Exercise:
Write each line below back out exactly, omitting its pictures.

** Opening Information given block **

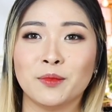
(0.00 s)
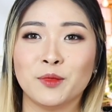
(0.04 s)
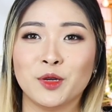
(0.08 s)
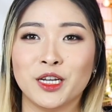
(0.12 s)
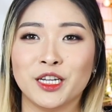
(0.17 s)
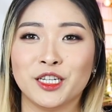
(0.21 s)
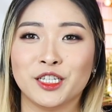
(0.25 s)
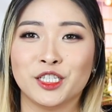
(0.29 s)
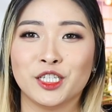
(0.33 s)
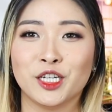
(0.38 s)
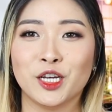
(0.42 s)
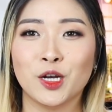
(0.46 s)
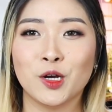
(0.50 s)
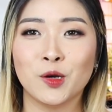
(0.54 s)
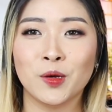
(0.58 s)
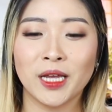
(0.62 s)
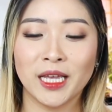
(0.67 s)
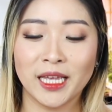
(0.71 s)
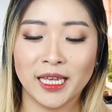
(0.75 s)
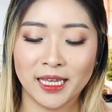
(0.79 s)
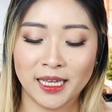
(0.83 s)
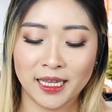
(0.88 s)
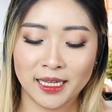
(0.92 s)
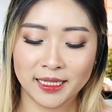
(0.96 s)
going to show
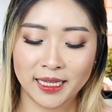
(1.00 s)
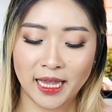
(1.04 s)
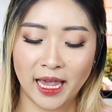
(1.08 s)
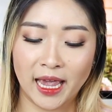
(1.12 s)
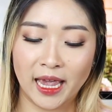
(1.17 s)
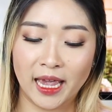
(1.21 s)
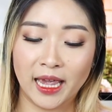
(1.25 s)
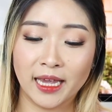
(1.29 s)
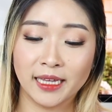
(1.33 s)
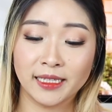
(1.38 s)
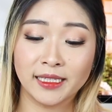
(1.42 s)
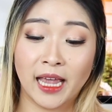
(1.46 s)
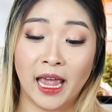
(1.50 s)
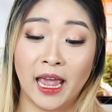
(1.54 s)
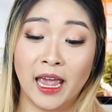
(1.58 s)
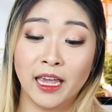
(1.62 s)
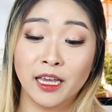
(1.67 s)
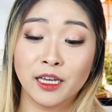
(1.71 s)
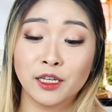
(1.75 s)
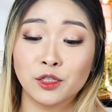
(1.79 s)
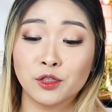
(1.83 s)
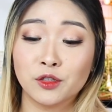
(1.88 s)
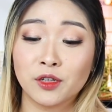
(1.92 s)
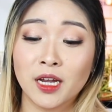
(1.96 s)
is a
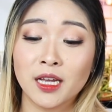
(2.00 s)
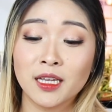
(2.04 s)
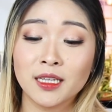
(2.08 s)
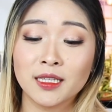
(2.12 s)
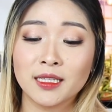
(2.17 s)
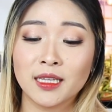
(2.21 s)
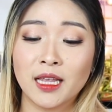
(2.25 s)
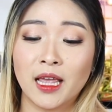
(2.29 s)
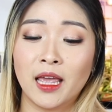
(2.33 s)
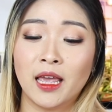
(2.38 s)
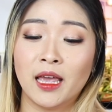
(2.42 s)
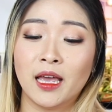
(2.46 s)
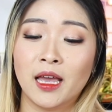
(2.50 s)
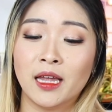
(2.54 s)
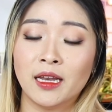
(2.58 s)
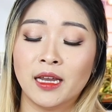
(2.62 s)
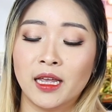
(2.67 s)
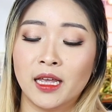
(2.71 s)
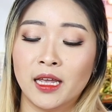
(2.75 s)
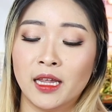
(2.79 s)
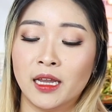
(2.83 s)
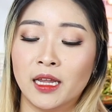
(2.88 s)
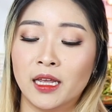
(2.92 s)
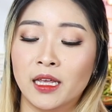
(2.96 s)
tank dress, and
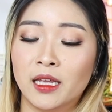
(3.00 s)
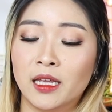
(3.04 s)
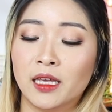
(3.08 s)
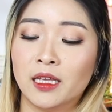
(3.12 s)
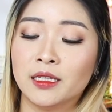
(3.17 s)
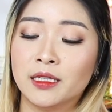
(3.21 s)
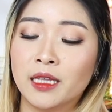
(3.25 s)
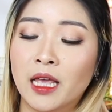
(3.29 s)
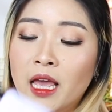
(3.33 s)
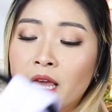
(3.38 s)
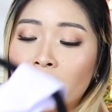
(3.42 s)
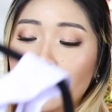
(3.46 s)
it is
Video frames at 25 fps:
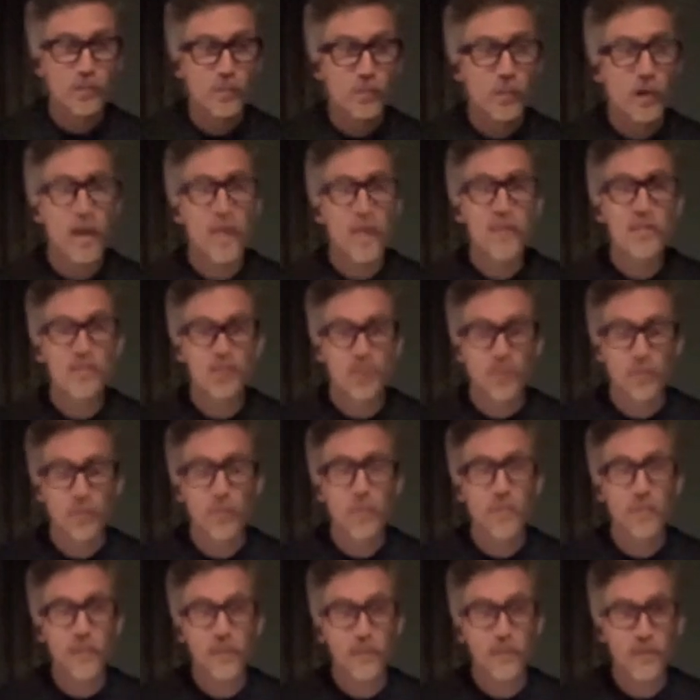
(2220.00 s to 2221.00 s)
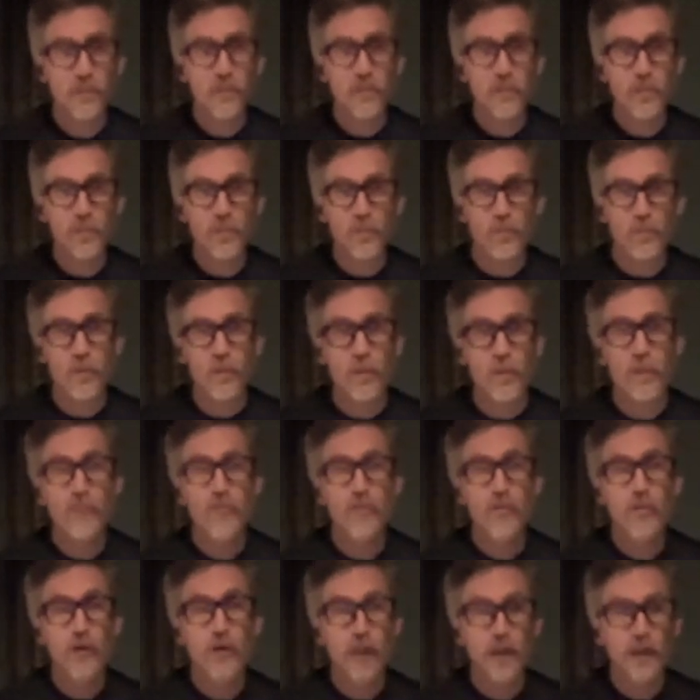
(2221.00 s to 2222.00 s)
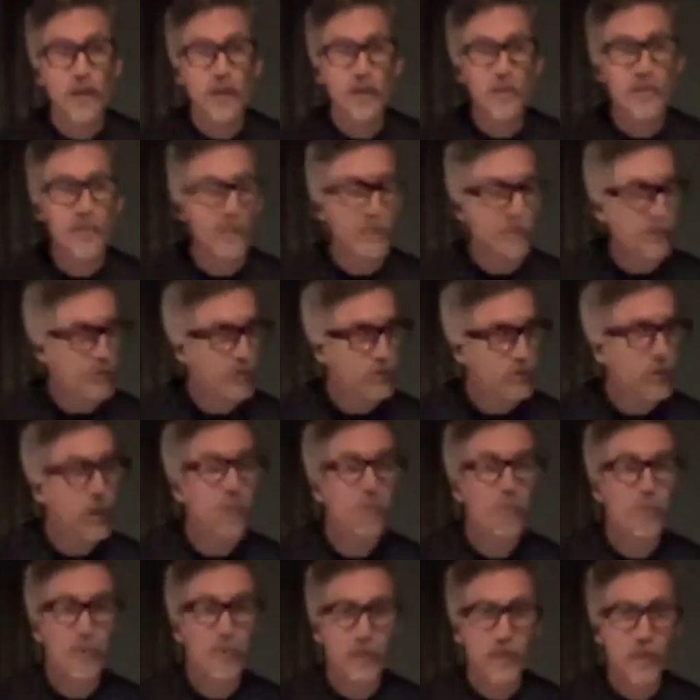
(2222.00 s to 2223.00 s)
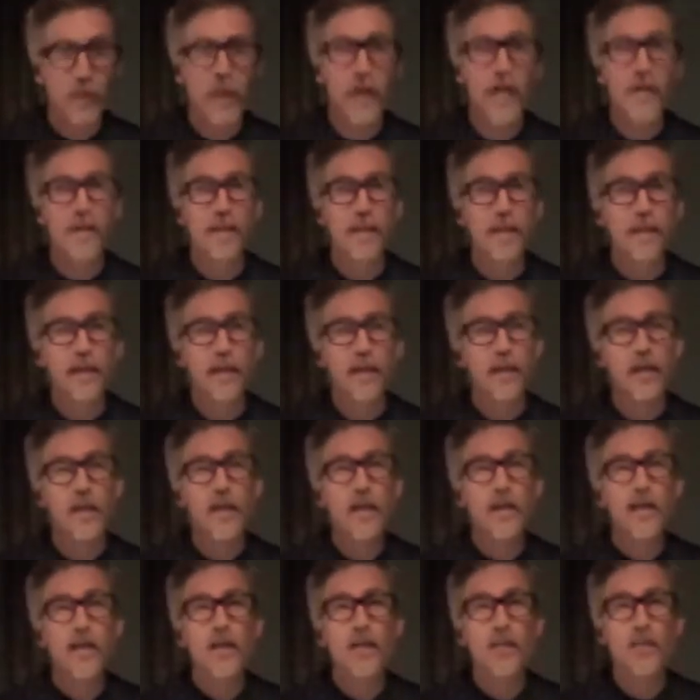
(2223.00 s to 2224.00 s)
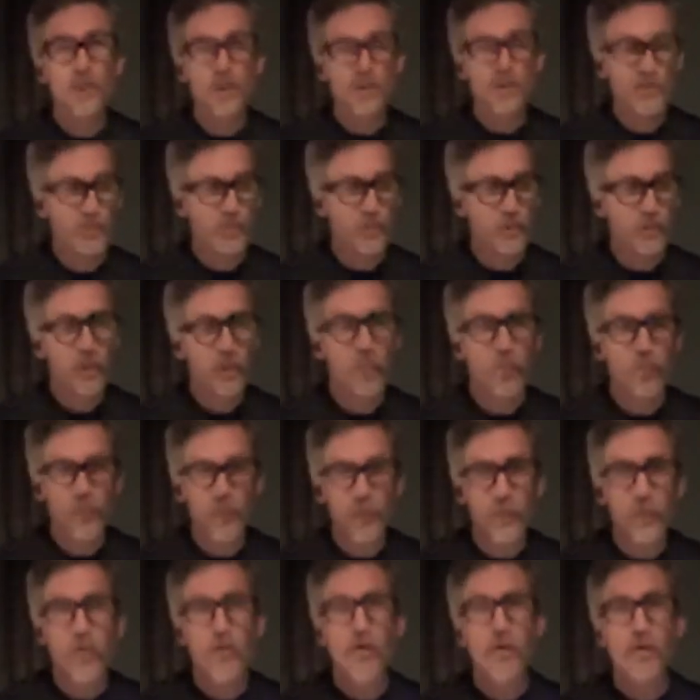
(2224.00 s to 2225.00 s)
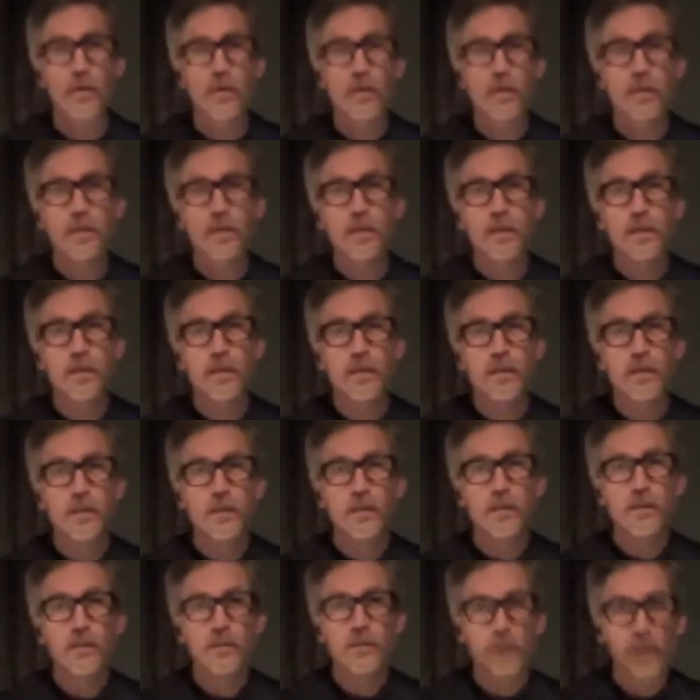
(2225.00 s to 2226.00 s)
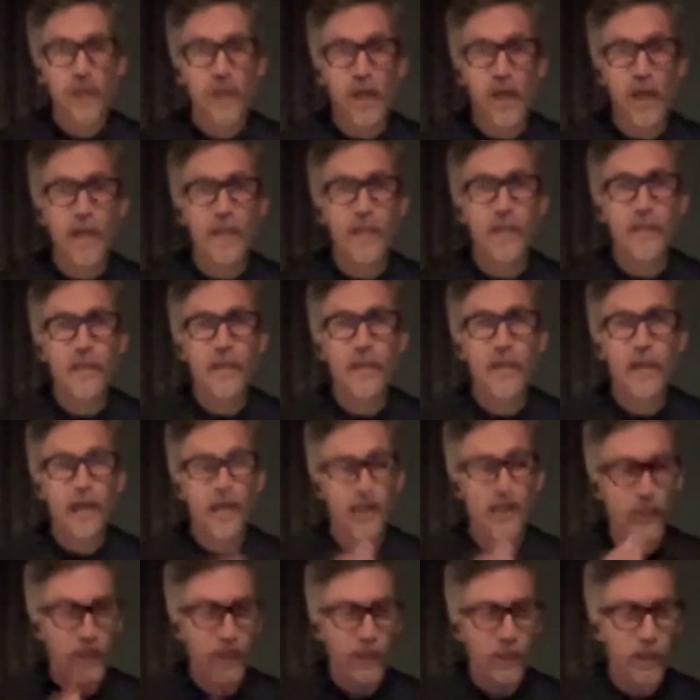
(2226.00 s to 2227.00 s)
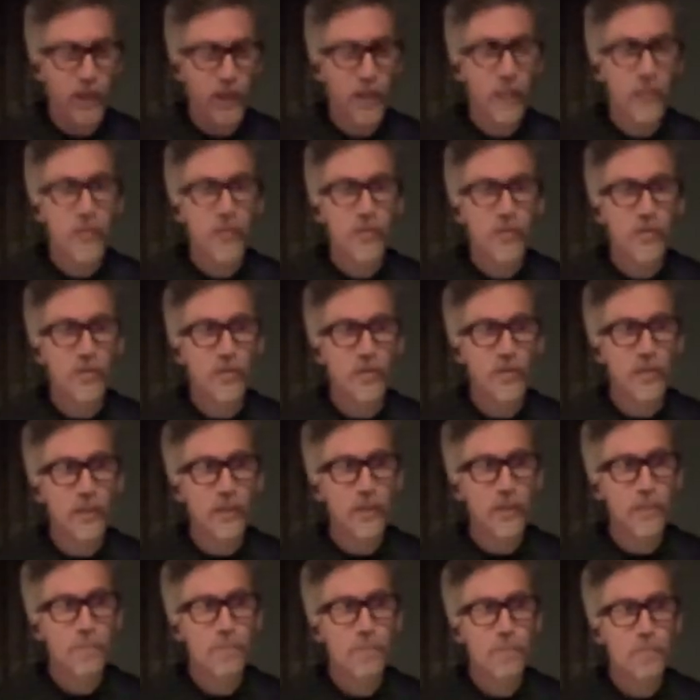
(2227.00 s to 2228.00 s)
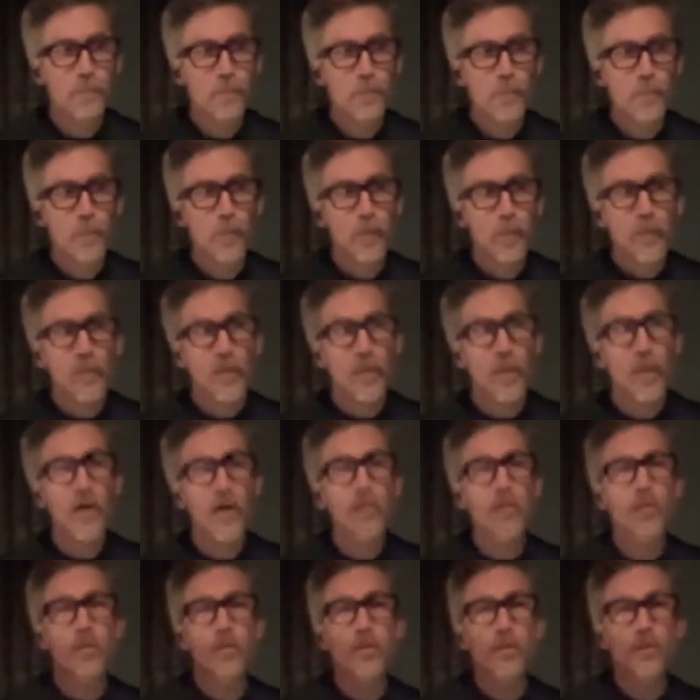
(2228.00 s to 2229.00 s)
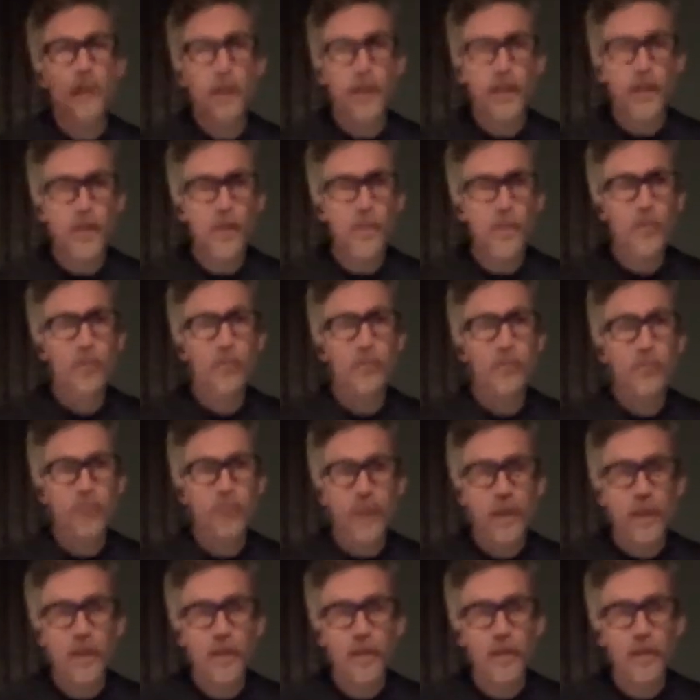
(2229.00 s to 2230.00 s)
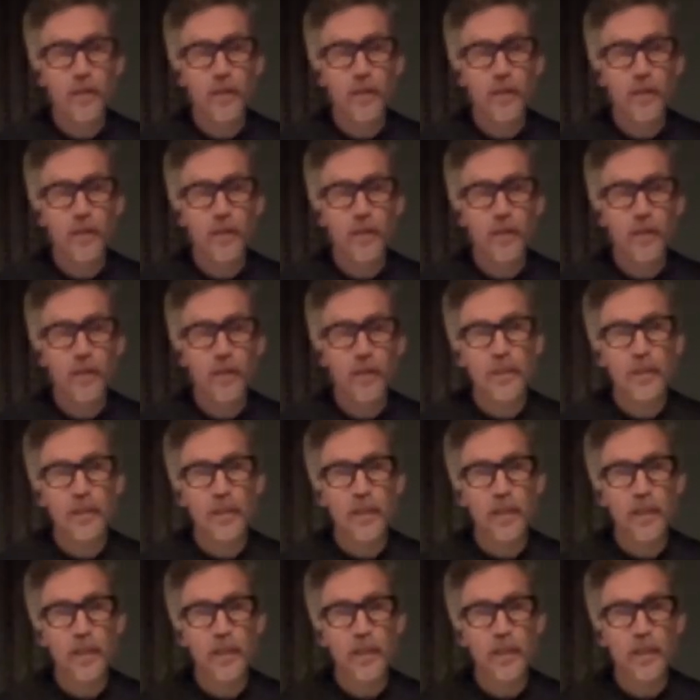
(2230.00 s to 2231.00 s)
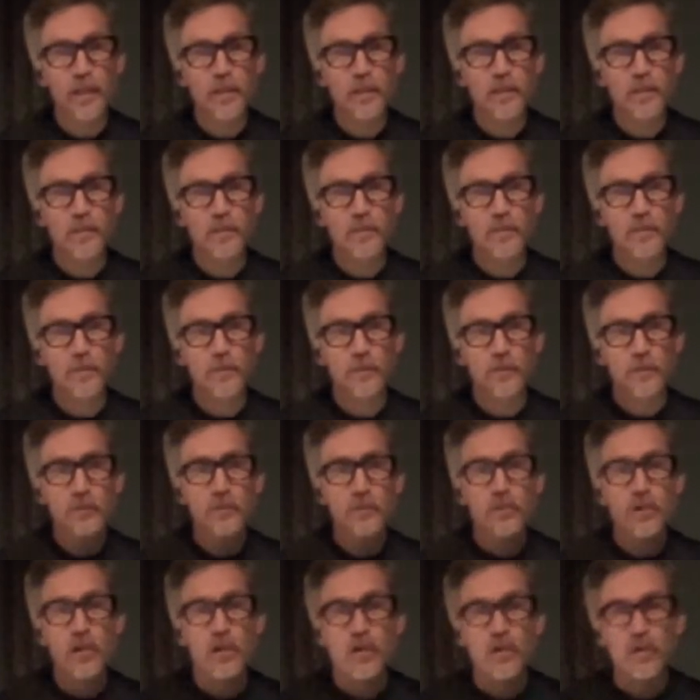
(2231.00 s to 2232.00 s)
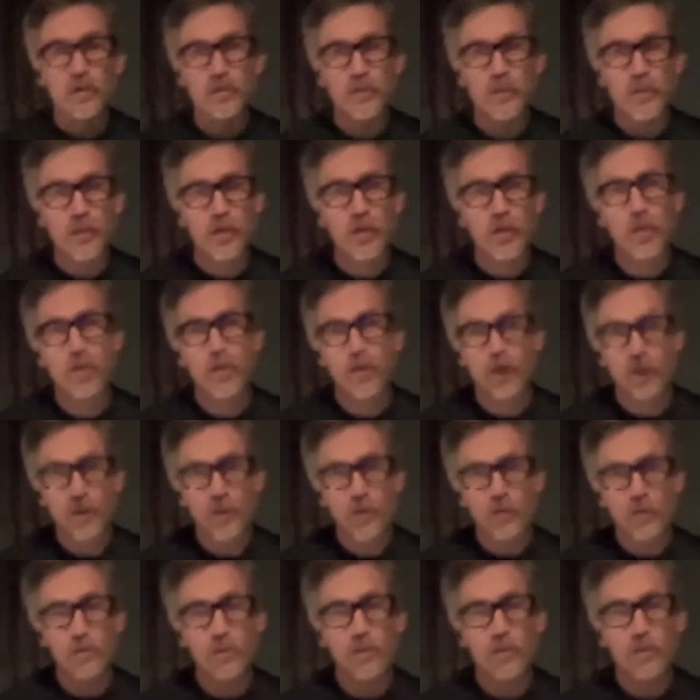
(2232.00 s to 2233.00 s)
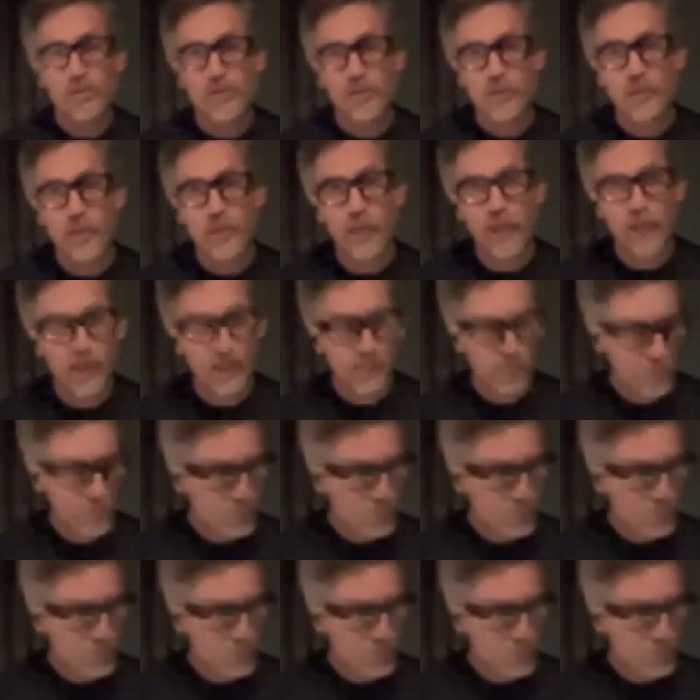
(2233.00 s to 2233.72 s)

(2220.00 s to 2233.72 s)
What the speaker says: impossible for me to do some of it, even though I was like, dude, I really like that, but it's really weird. So I had to I like kind of learned it. Then they would play. Then they played like new songs, like all the other songs that they had,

** Closing Information given block **

Result for this task:
(0.00 s)
(0.04 s)
(0.08 s)
(0.12 s)
(0.17 s)
(0.21 s)
(0.25 s)
(0.29 s)
(0.33 s)
(0.38 s)
(0.42 s)
(0.46 s)
(0.50 s)
(0.54 s)
(0.58 s)
(0.62 s)
(0.67 s)
(0.71 s)
(0.75 s)
(0.79 s)
(0.83 s)
(0.88 s)
(0.92 s)
(0.96 s)
going to show
(1.00 s)
(1.04 s)
(1.08 s)
(1.12 s)
(1.17 s)
(1.21 s)
(1.25 s)
(1.29 s)
(1.33 s)
(1.38 s)
(1.42 s)
(1.46 s)
(1.50 s)
(1.54 s)
(1.58 s)
(1.62 s)
(1.67 s)
(1.71 s)
(1.75 s)
(1.79 s)
(1.83 s)
(1.88 s)
(1.92 s)
(1.96 s)
is a
(2.00 s)
(2.04 s)
(2.08 s)
(2.12 s)
(2.17 s)
(2.21 s)
(2.25 s)
(2.29 s)
(2.33 s)
(2.38 s)
(2.42 s)
(2.46 s)
(2.50 s)
(2.54 s)
(2.58 s)
(2.62 s)
(2.67 s)
(2.71 s)
(2.75 s)
(2.79 s)
(2.83 s)
(2.88 s)
(2.92 s)
(2.96 s)
tank dress, and
(3.00 s)
(3.04 s)
(3.08 s)
(3.12 s)
(3.17 s)
(3.21 s)
(3.25 s)
(3.29 s)
(3.33 s)
(3.38 s)
(3.42 s)
(3.46 s)
it is
Video frames at 25 fps:
(2220.00 s to 2221.00 s)
(2221.00 s to 2222.00 s)
(2222.00 s to 2223.00 s)
(2223.00 s to 2224.00 s)
(2224.00 s to 2225.00 s)
(2225.00 s to 2226.00 s)
(2226.00 s to 2227.00 s)
(2227.00 s to 2228.00 s)
(2228.00 s to 2229.00 s)
(2229.00 s to 2230.00 s)
(2230.00 s to 2231.00 s)
(2231.00 s to 2232.00 s)
(2232.00 s to 2233.00 s)
(2233.00 s to 2233.72 s)

(2220.00 s to 2233.72 s)
What the speaker says: impossible for me to do some of it, even though I was like, dude, I really like that, but it's really weird. So I had to I like kind of learned it. Then they would play. Then they played like new songs, like all the other songs that they had,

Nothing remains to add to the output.